4. First of all it will be necessary to reproduce certain relevant provisions of the Act here. The Act defines "sick industrial company" in Clause (o) of Section 3, which reads as under:

"(o) 'sick industrial company' means an industrial company (being a company registered for not less than five years) which has at the end of any financial year accumulated losses equal to or exceeding its entire net worth."

Section 16 of the Act gives power to BIFR to make inquiry into the working of sick industrial company upon receiving a reference under Section 15 of the Act or upon receiving the information from other source. The said section also confers certain powers on the BIFR which may facilitate its functioning under the Act. Section 18 deals with preparation and sanction of the same. The provision which has been relied on by Mr.

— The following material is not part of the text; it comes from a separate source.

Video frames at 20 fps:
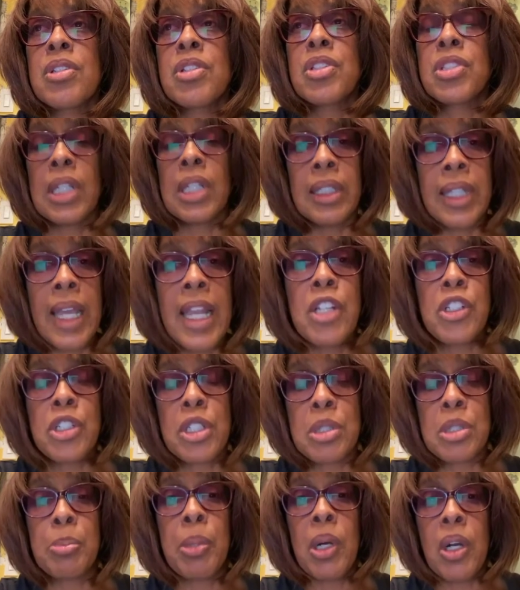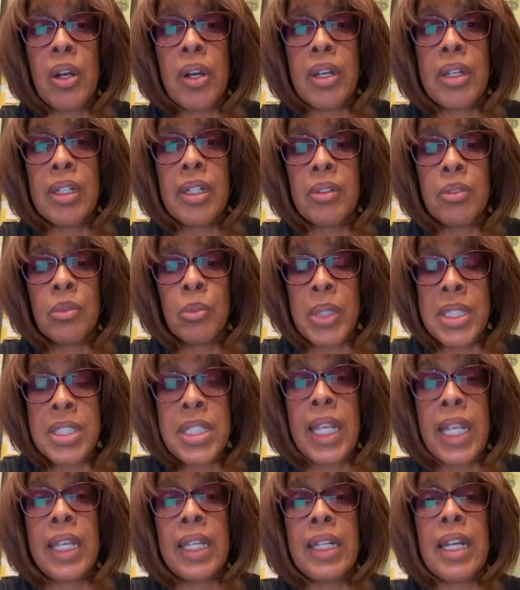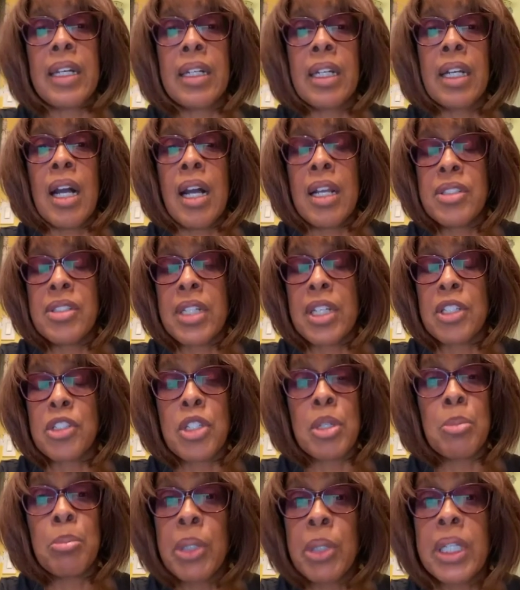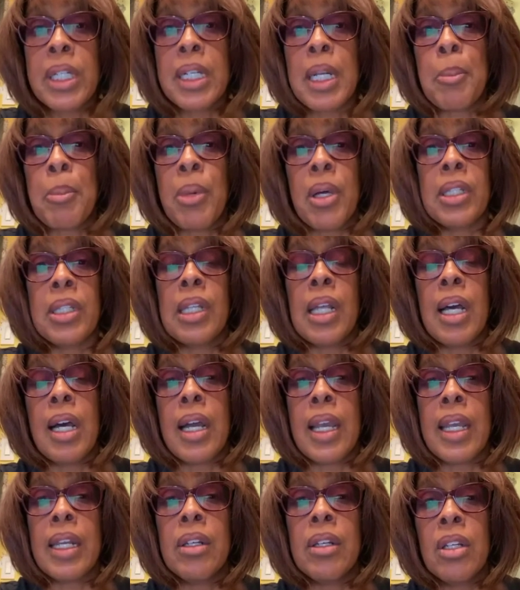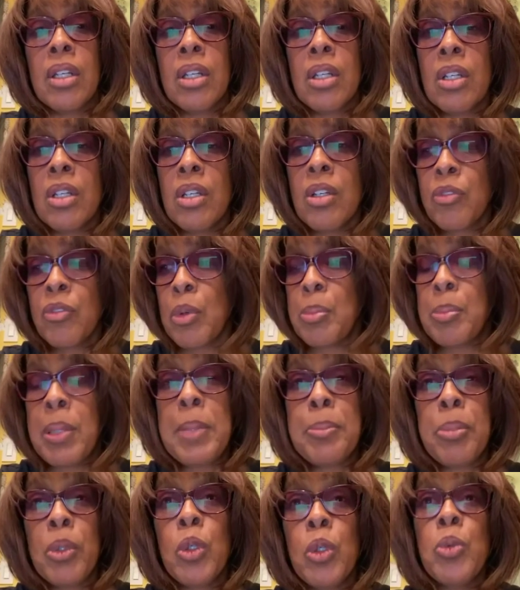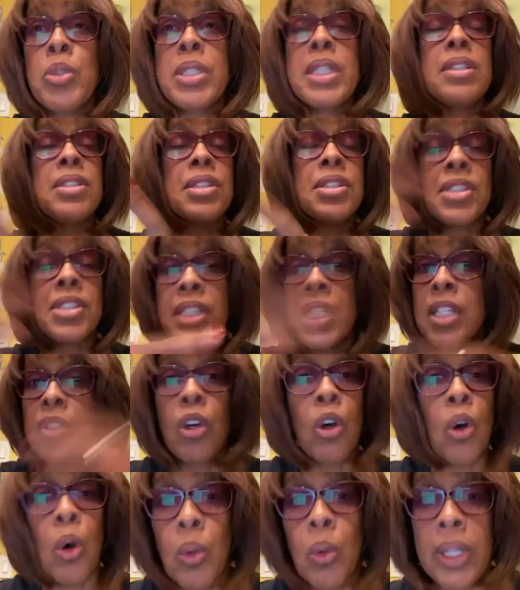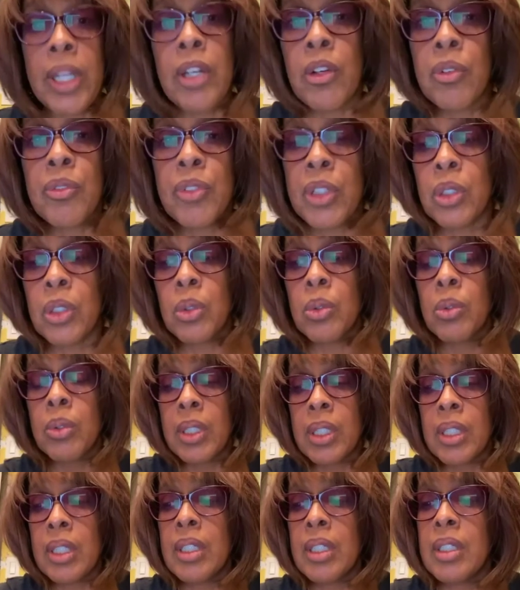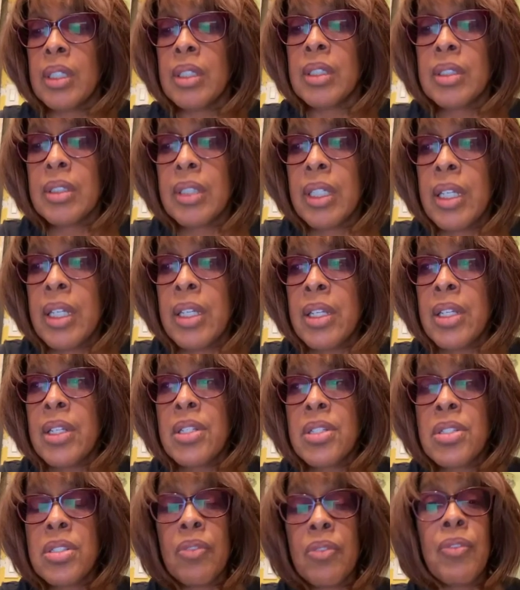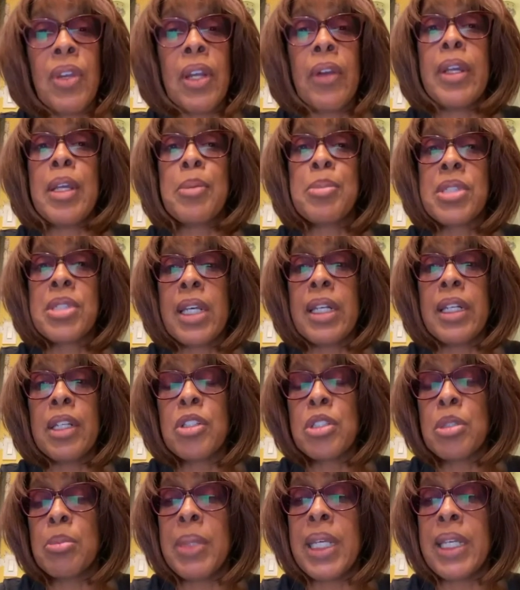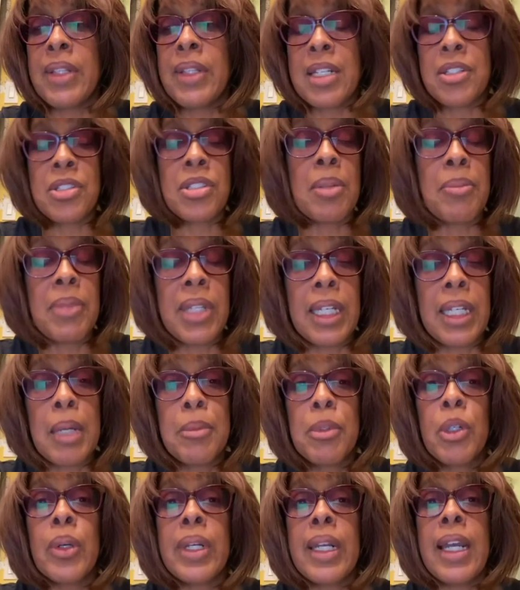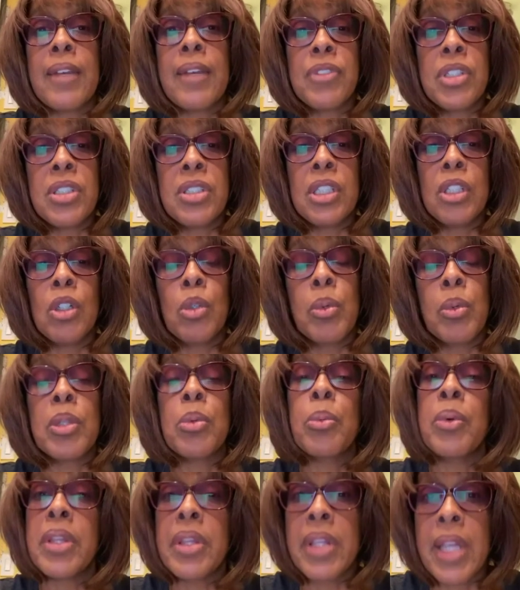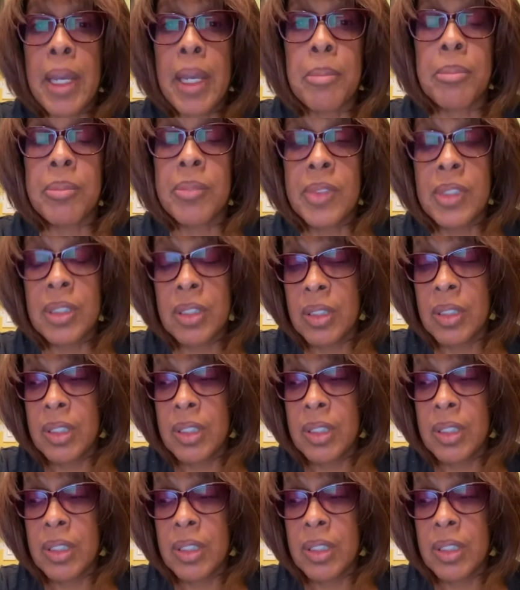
salacious part when taken out of context and put it up online for people who didn't see the whole interview is very upsetting to me. And that's something I'm going to have to deal with them.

Clerk in support of his submission can be reproduced as follows:

"18. Preparation and Sanction of Schemes.
(1) Where an order is made under Sub-section (3) of Section 17 in relation to any sick industrial company, the operating agency specified in the order shall prepare, as expeditiously as possible and ordinarily within a period of ninety days from the date of such order, a scheme with respect to such company providing for any one or more of the following measures, namely-

XXX XXX XXX XXX (8) On and from the date of the coming into operation of the sanctioned scheme or any provision thereof, the scheme or such provision shall be binding on the sick industrial company and the transferee company or, as the case may be, the other company and also on shareholders, creditors and guarantors and employees of the companies."

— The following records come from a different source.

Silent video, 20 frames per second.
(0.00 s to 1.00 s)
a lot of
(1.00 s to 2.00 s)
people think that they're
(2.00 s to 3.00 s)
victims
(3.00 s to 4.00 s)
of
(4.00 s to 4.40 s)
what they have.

The most relevant provision for the purpose of these petitions is of Section 22 of the Act, which deals with suspension of legal proceedings, contracts, etc., which reads as under:

"22. Suspension of Legal Proceedings, Contracts, etc.-
(1) Where in respect of an industrial company an inquiry under Section 16 is pending or any scheme referred to under Section 17 is under preparation or consideration or a sanctioned scheme is under implementation or where an appeal under Section 25 relating to an industrial company is pending, then, notwithstanding anything contained in the Companies Act, 1956 (1 of 1956), or any other law or the memorandum and articles of association of the industrial company or any other instrument having effect under the said Act or other law, no proceedings for the winding up of the industrial company or for execution, distress or the like against any of the properties of the industrial company or for the appointment of a Receiver in respect thereof (and no suit for the recovery of money or for the enforcement of any security against the industrial company or of any guarantee in respect of any loans or advance granted to the industrial company) shall lie or be proceeded with further, except with the consent of the Board or, as the case may be, the Appellate Authority.
(2) Where the management of the sick industrial company is taken over or changes, (in pursuance of any scheme sanctioned under Section 18) notwithstanding anything contained in the Companies Act, 1956 (1 of 1956), or any other law or in the memorandum and articles of association of such company or any instrument having effect under the said Act or other law-
(a) It shall not be lawful for the shareholders of such company or any other person to nominate or appoint any person to be a director of the company; (b) no resolution passed at any meeting of the shareholders of such company shall be given effect to unless approved by the Board.
(3) (Where an inquiry under Section 16 is pending or any scheme referred to in Section 17 is under preparation or during the period) of consideration of any scheme under Section 18 or where any such scheme is sanctioned thereunder, for due implementation of the scheme, the Board may by order declare with respect to the sick industrial company concerned that the operation of all or any of the contracts, assurances of property, agreements, settlements, awards, standing orders or other instruments in force, to which such sick industrial company is a party or which may be applicable to such sick industrial company immediately before the date of such order, shall remain suspended or that all or any of the rights, privileges, obligations and liabilities accruing or arising thereunder before the said date shall remain suspended or shall be enforceable with such adaptations and in such manner as may be specified by the Board:
Provided that such declaration shall not be made for a period exceeding two years which may be extended by one year at a time, however, so that the total period shall not exceed seven years in the aggregate.
(4) Any declaration made under Sub-section (3) with respect to a sick industrial company shall have effect notwithstanding anything contained in the Companies Act, 1956 (1 of 1956) or any other law, the memorandum and articles of association of the company or any instrument having effect under the said Act or other law or any agreement or any decree or order of a Court, Tribunal, officer or other authority or of any submission, settlement or standing order and accordingly, -
(a) any remedy for the enforcement of any right, privilege, obligation and liability suspended or modified by such declaration and all proceedings relating thereto pending before any Court, Tribunal, officer or other authority shall remain stayed or be continued subject to such declaration; and
(b) on the declaration ceasing to have effect-
(i) any right, privilege, obligation or liability so remaining suspended or modified, shall become revived and enforceable as if the declaration had never been made; and
(ii) any proceeding so remaining stayed shall be proceeded with, subject to the provisions of any law which may then be in force, from the stage which had been reached when the proceedings become stayed.
(5) In computing the period of limitation for the enforcement of any right, privilege, obligation or liability, the period during which it or the remedy for the enforcement thereof remains suspended under this section shall be excluded."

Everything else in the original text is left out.